Custom fusion functions should accept
  • chunk_lists (list[list[FuseableT]]): Required first positional argument
  • **kwargs (Any): Optional keyword arguments (weights, rank_constant, etc.)

Parameters:

Name Type Description Default
fn str | FusionCallable

Fusion function name or callable.

required

Returns:

Name Type Description
FusionCallable FusionCallable

The resolved fusion callable.

Raises:

Type Description
ValueError

If fn is a string not found in FUSION_REGISTRY.

TypeError

If fn is neither a string nor a callable.

rrf_fusion(chunk_lists, **kwargs)

Reciprocal Rank Fusion with weights.

Delegates to gllm_retrieval.utils.weighted_reciprocal_rank.

Parameters:

Name Type Description Default
chunk_lists list[list[FuseableT]]

A list of ranked chunk lists.

required
**kwargs Any

Keyword arguments including: - weights (list[float]): Weights for each chunk list. Defaults to equal weights. - rank_constant (int): Constant for RRF calculation. Defaults to 60.

{}

Returns:

Type Description
list[FuseableT]

list[FuseableT]: Fused and deduplicated list of chunks, sorted by RRF score.

validate_query(query, dialect='postgres')

Validates if the given string is an SQL statement using sqlglot.

Parameters:

Name Type Description Default
query str

The SQL query to be validated.

required
dialect str

The SQL dialect to be used for validation. Defaults to "postgres".

'postgres'

Raises:

Type Description
ValueError

If the query is not a valid SQL statement.

weighted_reciprocal_rank(doc_lists, weights, rank_constant=60, set_scores=False)

Perform weighted Reciprocal Rank Fusion on multiple rank lists.

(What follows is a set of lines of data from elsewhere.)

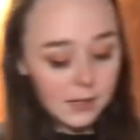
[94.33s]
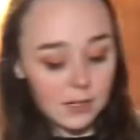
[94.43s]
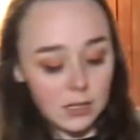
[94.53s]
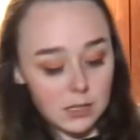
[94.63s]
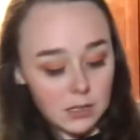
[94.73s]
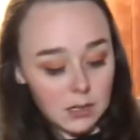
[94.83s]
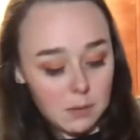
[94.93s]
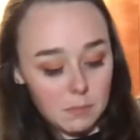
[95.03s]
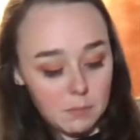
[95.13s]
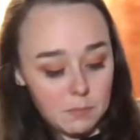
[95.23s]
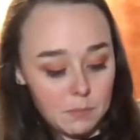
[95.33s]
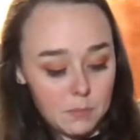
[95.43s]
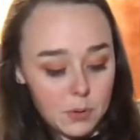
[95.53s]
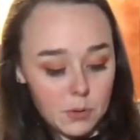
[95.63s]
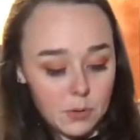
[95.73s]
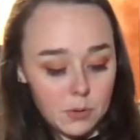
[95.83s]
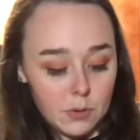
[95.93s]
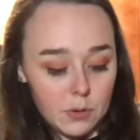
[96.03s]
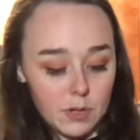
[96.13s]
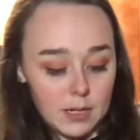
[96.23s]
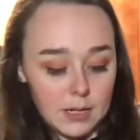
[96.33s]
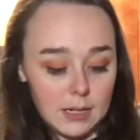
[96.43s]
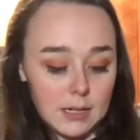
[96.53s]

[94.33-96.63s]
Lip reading: And you're just going to pour it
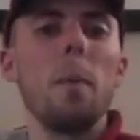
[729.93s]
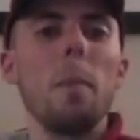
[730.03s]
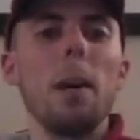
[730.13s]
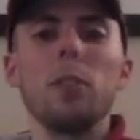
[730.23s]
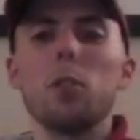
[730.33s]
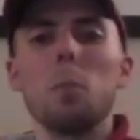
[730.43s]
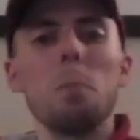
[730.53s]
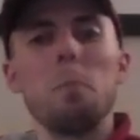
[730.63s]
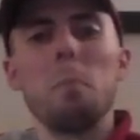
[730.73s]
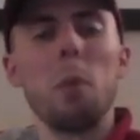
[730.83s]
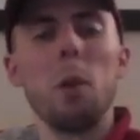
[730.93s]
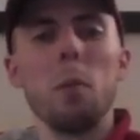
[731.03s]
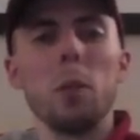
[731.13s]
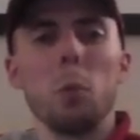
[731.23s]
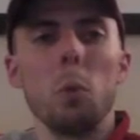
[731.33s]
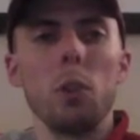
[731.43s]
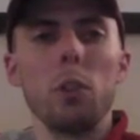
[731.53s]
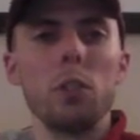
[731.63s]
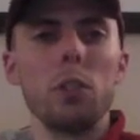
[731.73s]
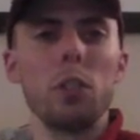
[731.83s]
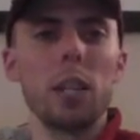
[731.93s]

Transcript: mounts are pretty much worthless.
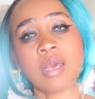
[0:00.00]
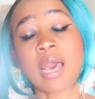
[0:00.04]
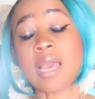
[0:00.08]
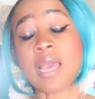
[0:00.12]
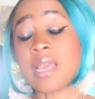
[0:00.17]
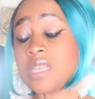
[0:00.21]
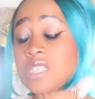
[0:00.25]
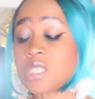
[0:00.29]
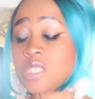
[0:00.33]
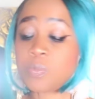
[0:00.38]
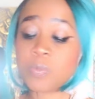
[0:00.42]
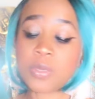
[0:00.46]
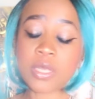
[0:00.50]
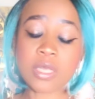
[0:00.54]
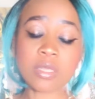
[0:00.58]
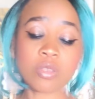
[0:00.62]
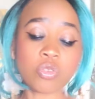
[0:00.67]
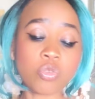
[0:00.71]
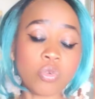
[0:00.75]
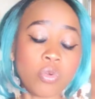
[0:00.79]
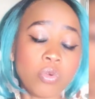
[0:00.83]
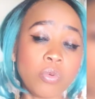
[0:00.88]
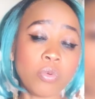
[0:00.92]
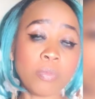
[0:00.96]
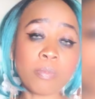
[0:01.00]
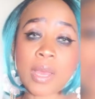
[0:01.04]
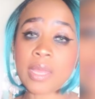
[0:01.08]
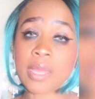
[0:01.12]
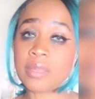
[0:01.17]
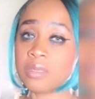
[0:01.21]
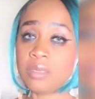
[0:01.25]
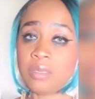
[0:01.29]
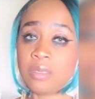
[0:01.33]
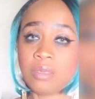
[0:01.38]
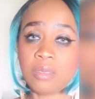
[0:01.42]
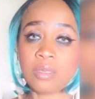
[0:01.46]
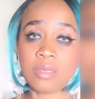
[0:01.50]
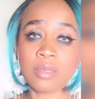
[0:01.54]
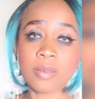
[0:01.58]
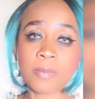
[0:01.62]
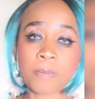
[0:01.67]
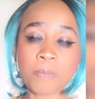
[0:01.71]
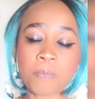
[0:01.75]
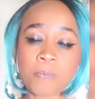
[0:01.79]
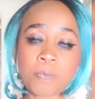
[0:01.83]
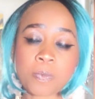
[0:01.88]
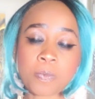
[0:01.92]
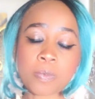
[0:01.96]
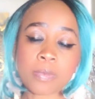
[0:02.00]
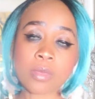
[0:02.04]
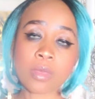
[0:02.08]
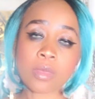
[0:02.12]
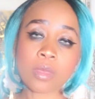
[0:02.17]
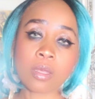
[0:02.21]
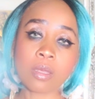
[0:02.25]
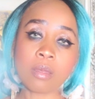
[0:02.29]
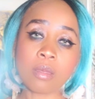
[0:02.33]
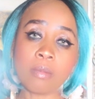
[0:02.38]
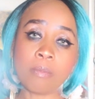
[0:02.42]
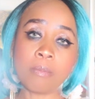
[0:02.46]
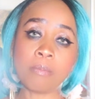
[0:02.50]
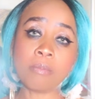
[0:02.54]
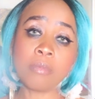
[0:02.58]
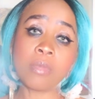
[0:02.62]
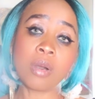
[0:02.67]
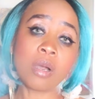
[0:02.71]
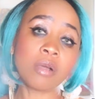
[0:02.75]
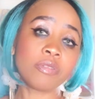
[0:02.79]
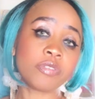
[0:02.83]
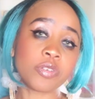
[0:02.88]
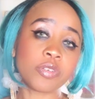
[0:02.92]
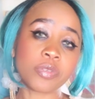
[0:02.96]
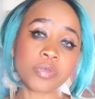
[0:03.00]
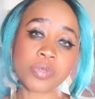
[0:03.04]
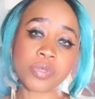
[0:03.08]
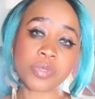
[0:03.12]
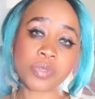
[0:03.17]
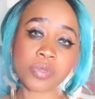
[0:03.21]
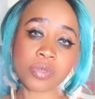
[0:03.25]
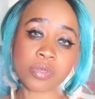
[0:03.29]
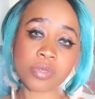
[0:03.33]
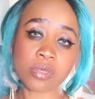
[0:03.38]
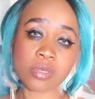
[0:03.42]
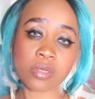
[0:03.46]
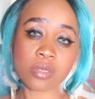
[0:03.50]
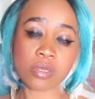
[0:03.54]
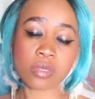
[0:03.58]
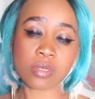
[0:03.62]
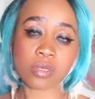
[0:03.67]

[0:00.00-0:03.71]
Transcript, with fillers: I speak to many mothers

This function implements the Weighted Reciprocal Rank Fusion (RRF) algorithm, which combines multiple ranked document lists into a single ranked list. RRF is particularly effective for combining results from different retrieval strategies (e.g., filtered search and semantic search, or multiple retrievers).

The RRF score for each document is calculated as: score = sum(weight_i / (rank_i + k)) for each list i where rank_i is the document's rank in list i (1-based), and k is the rank constant.

Examples:

from gllm_retrieval.utils.rank_fusion import weighted_reciprocal_rank

filtered_results = [chunk1, chunk2, chunk3]  # Ranked by entity filtering
semantic_results = [chunk2, chunk1, chunk4]  # Ranked by semantic similarity
fused = weighted_reciprocal_rank(
    [filtered_results, semantic_results],
    weights=[0.2, 0.8],
    rank_constant=60
)
# Returns chunks ordered by combined RRF scores

Parameters:

Name Type Description Default
doc_lists list[list[FuseableT]]

Ranked lists of Fuseable objects to merge. Must match the length of weights.

required
weights list[float]

Weights for each rank list. Higher weights give more importance to that retrieval source.

required
rank_constant int

The rank constant (k) that controls the influence of rank position. Higher values reduce the impact of rank differences. Defaults to 60.

60
set_scores bool

If True, sets the score attribute on each document to its RRF score. Defaults to False.

False

Returns:

Type Description
list[FuseableT]

list[FuseableT]: The final aggregated list of unique documents sorted by their weighted RRF scores in descending order. Documents with higher scores appear first.

Raises:

Type Description
ValueError

If the number of rank lists doesn't match the weights count.

Note
  1. Documents are deduplicated by their id field
  2. The rank_constant parameter controls the influence of rank position
  3. Higher rank_constant values reduce the impact of rank differences
  4. The algorithm is commutative - order of doc_lists doesn't matter if weights are adjusted
  5. Lists may overlap (same ID in multiple lists); duplicates are merged
  6. Empty inner lists are handled gracefully